A from-scratch Rust reimplementation of LLVM IR APIs. Today llvmkit can lex, build, verify, analyze, and print LLVM IR without linking against libLLVM; the .ll parser and bitcode support are still ahead.

Status

Tracking LLVM 22.1.4 (llvmorg-22.1.4, released 2026-04-21).

Shipped today:

  • .ll lexer — done. llvmkit-asmparser ports llvm/lib/AsmParser/LLLexer.cpp and borrows directly from the source slice, allocating only when escape decoding actually changes bytes.
  • Typed IR data model — done. llvmkit-ir ships interned types, typed values, typed constants, functions, basic blocks, globals, comdats, data layout, target triple, and module asm directives.
  • IR construction — done for the currently modeled instruction families. The builder covers integer and floating-point arithmetic, comparisons, casts, memory ops, GEP, calls, select, phi, the Parser-1 terminator / EH / atomic families, and the associated typed-return / typestate surfaces.
  • AsmWriter — done for the shipped surface. format!("{module}") produces real textual LLVM IR.
  • Verifier — done for the shipped surface, including CFG-backed PHI checks and cross-block SSA dominance checks through a recomputed dominator tree.
  • CFG and dominance queries — done.
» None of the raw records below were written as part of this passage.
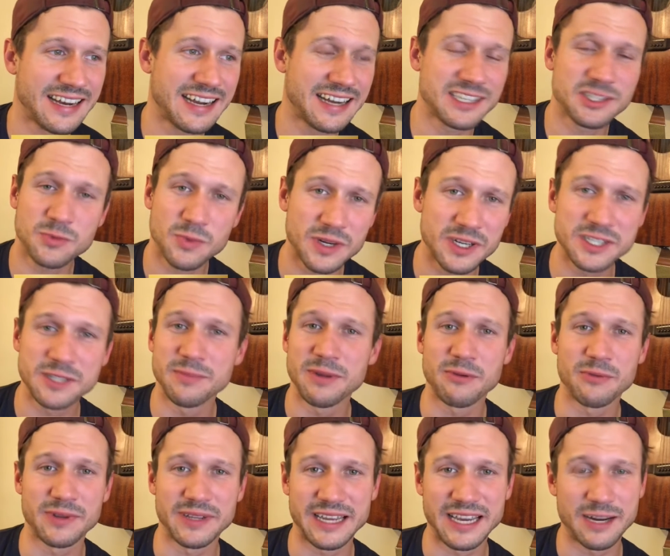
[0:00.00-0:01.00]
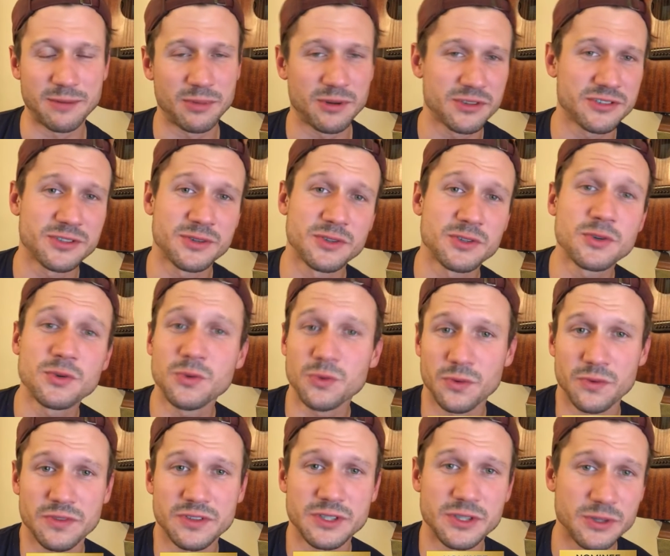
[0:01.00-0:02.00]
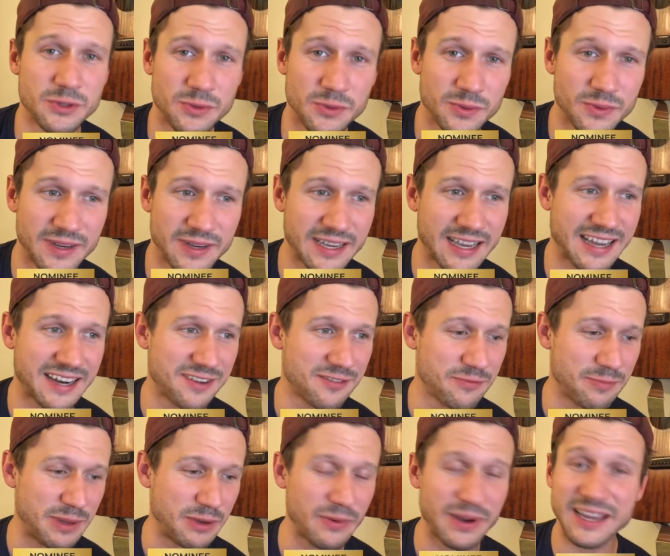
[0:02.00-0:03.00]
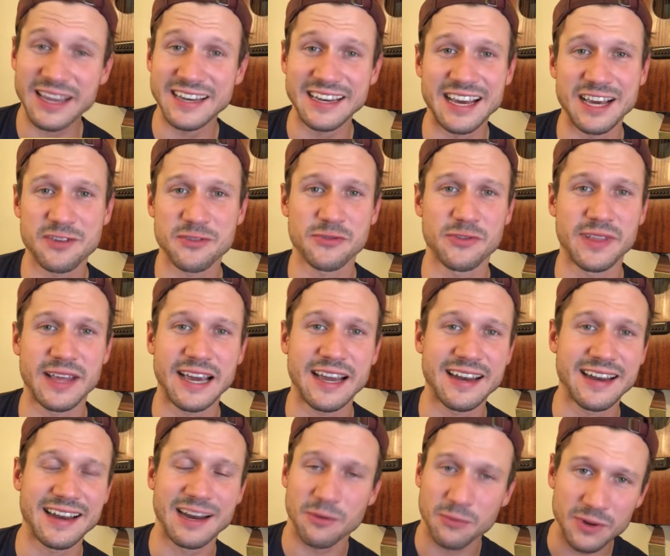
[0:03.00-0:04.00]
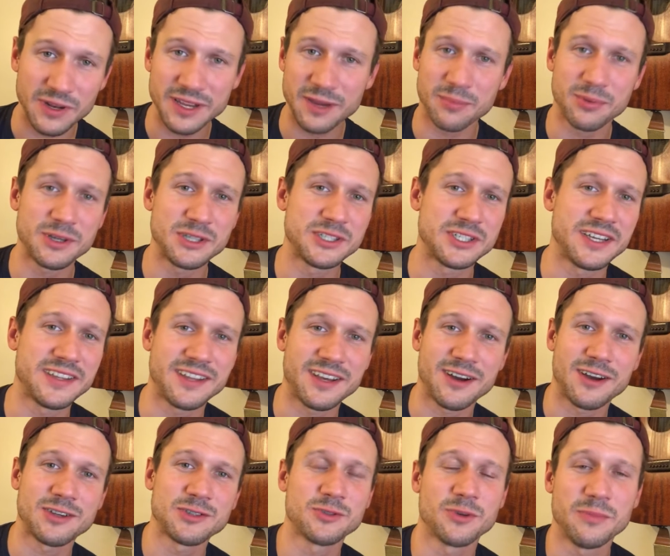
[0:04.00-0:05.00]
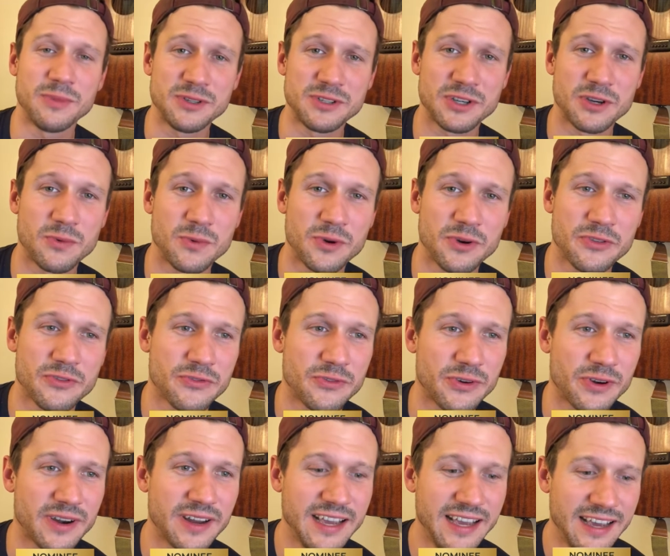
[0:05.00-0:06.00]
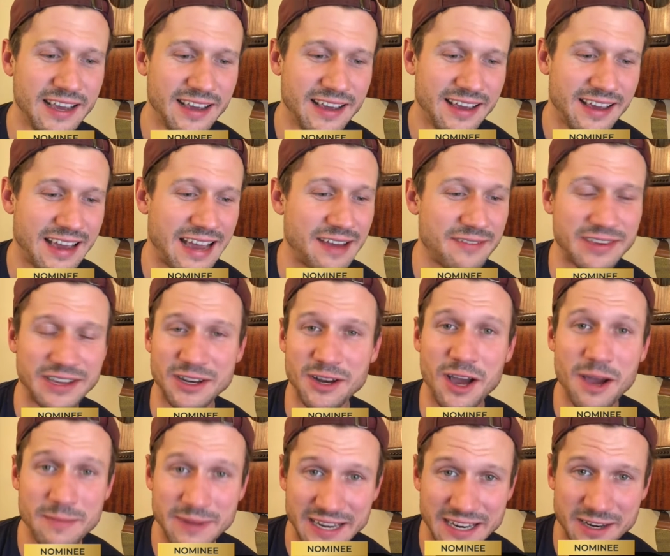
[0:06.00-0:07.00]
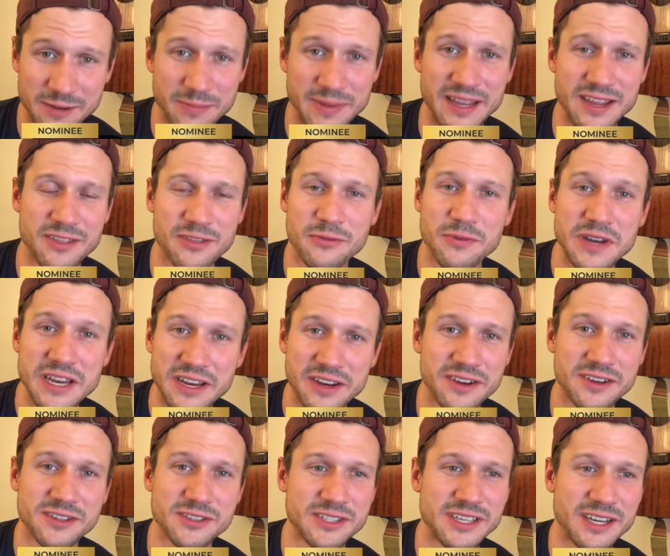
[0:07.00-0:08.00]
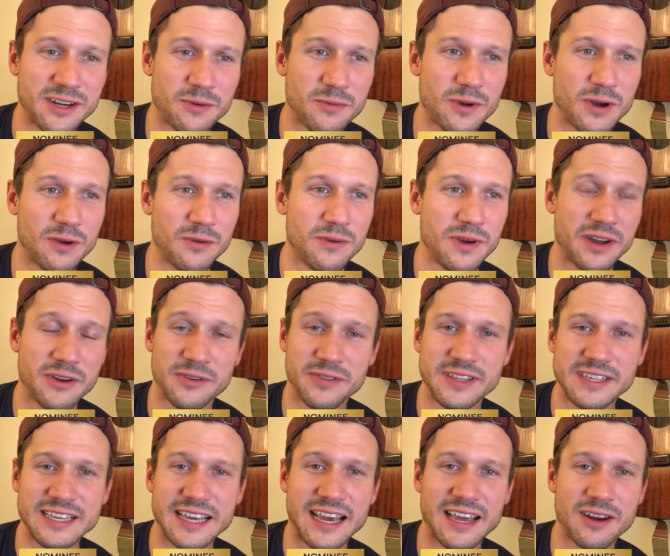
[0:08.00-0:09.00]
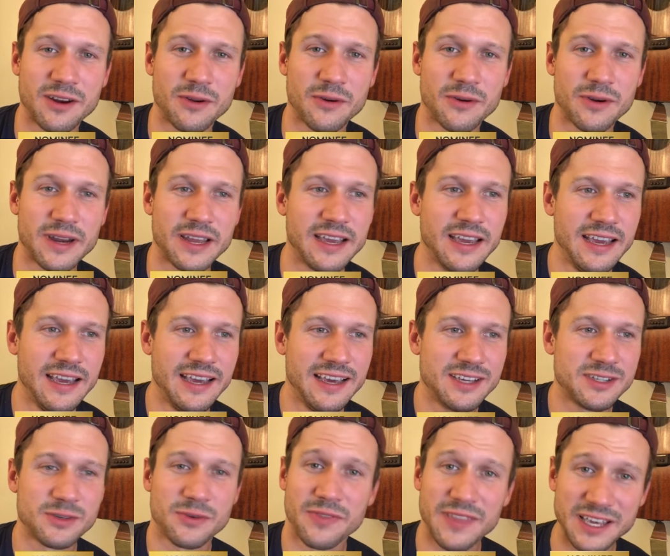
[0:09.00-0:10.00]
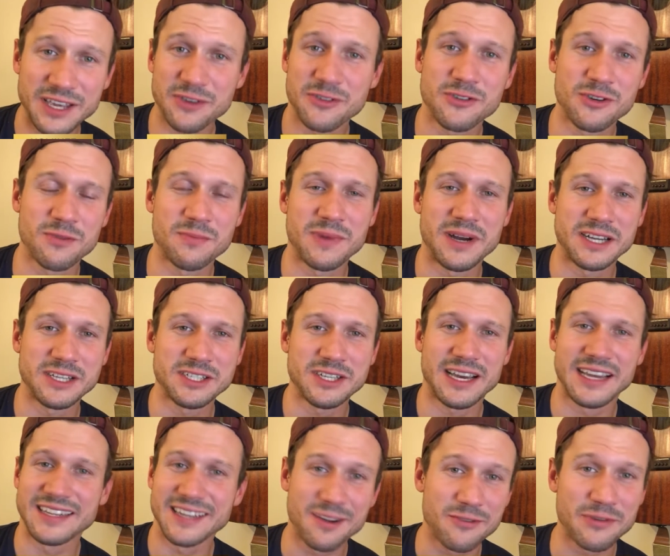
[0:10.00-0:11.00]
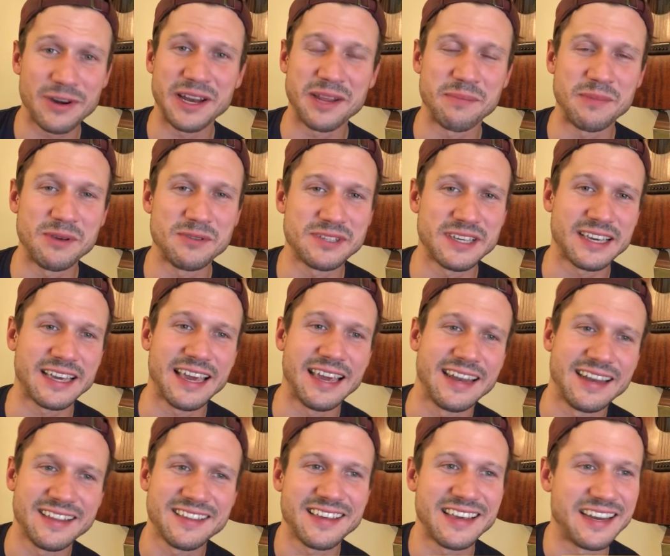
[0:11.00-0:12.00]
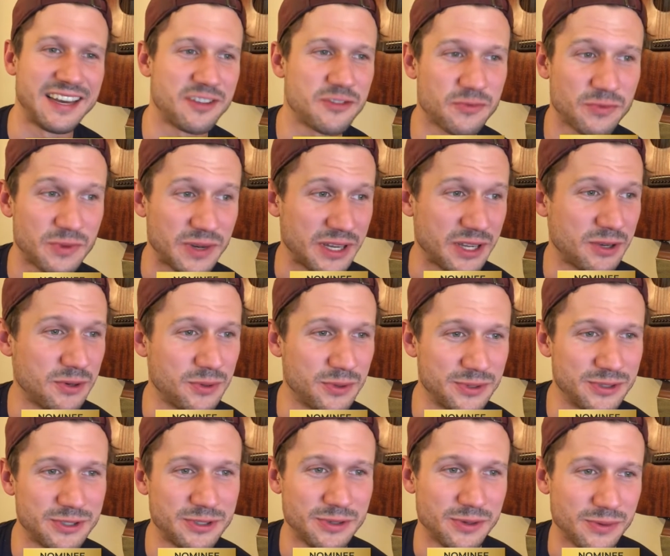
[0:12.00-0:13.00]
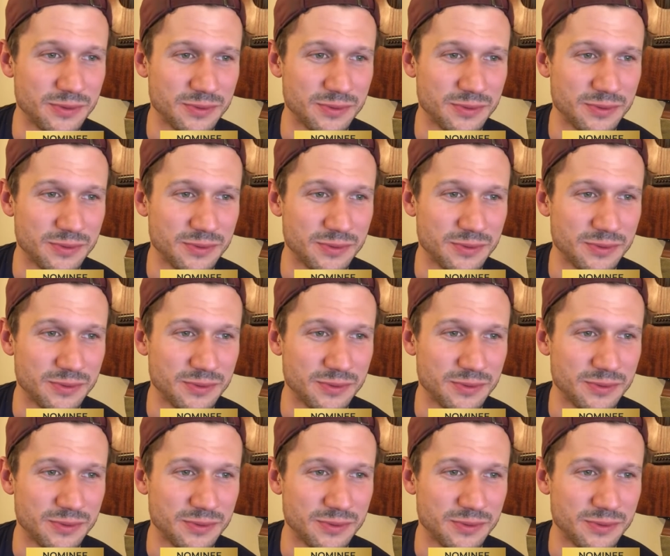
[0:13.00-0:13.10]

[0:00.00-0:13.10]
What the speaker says: I just want it to be relatable. So it's cool to kind of be recognized for that, and I really appreciate the Oshawa Music Awards for having nominated me 3 years in a row under this category. So thank you so much. I love writing music, and it's really cool to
FunctionCfg, BasicBlockEdge, BasicBlock::successors(), and DominatorTree are available as reusable IR queries.
  • Minimal new-PM-inspired pass substrate — done. PreservedAnalyses, FunctionAnalysisManager, ModuleAnalysisManager, FunctionPassManager, ModulePassManager, ModuleToFunctionPassAdaptor, and PassInstrumentationCallbacks are shipped.

Not shipped yet:

  • .ll parser
  • Bitcode reader / writer
  • Built-in optimization transforms and pipeline builders (PassBuilder, loop PM, CGSCC PM, legacy PM, textual pipelines)

Out of scope:

  • code generation
  • target backends
  • linking / object emission
  • any dependency on llvm-sys, inkwell, or libLLVM

Quick Start

Lex a .ll string:

use llvmkit_asmparser::ll_lexer::Lexer;

let mut lex = Lexer::from("@x = i32 42");
while let Some(tok) = lex.next() {
    let spanned = tok.expect("lex error");
    println!("{:?}", spanned);
}

Build IR programmatically:

use llvmkit_ir::{IRBuilder, IntValue, IrError, Linkage, Module};

fn build() -> Result<(), IrError> {
    let m = Module::new("demo");
    let i32_ty = m.i32_type();
    let fn_ty = m.fn_type(i32_ty, [i32_ty.as_type(), i32_ty.as_type()], false);
    let f = m.add_function::<i32>("add", fn_ty, Linkage::External)?;
    let entry = f.append_basic_block("entry");

    let b = IRBuilder::new_for::<i32>(&m).position_at_end(entry);
    let lhs: IntValue<i32> = f.param(0)?.try_into()?;
    let rhs: IntValue<i32> = f.param(1)?.try_into()?;
    let sum = b.build_int_add(lhs, rhs, "sum")?;
    b.build_ret(sum)?;

    print!("{m}");
    Ok(())
}

Run the examples:

# Lex a file from disk
cargo run -p llvmkit-asmparser --example lex_file -- crates/llvmkit-asmparser/examples/demo.ll

# Build and print IR programmatically
cargo run -p llvmkit-ir --example build_add_function
cargo run -p llvmkit-ir --example cpu_state_add
cargo run -p llvmkit-ir --example factorial
cargo run -p llvmkit-ir --example concurrent_counter

# Build IR, run a built-in analysis, and register custom passes
cargo run -p llvmkit-ir --example pass_manager_demo

Built-in Analyses and Custom Passes

llvmkit-ir now ships the minimum pass-readiness layer needed to query and run LLVM-like analyses over the modeled IR.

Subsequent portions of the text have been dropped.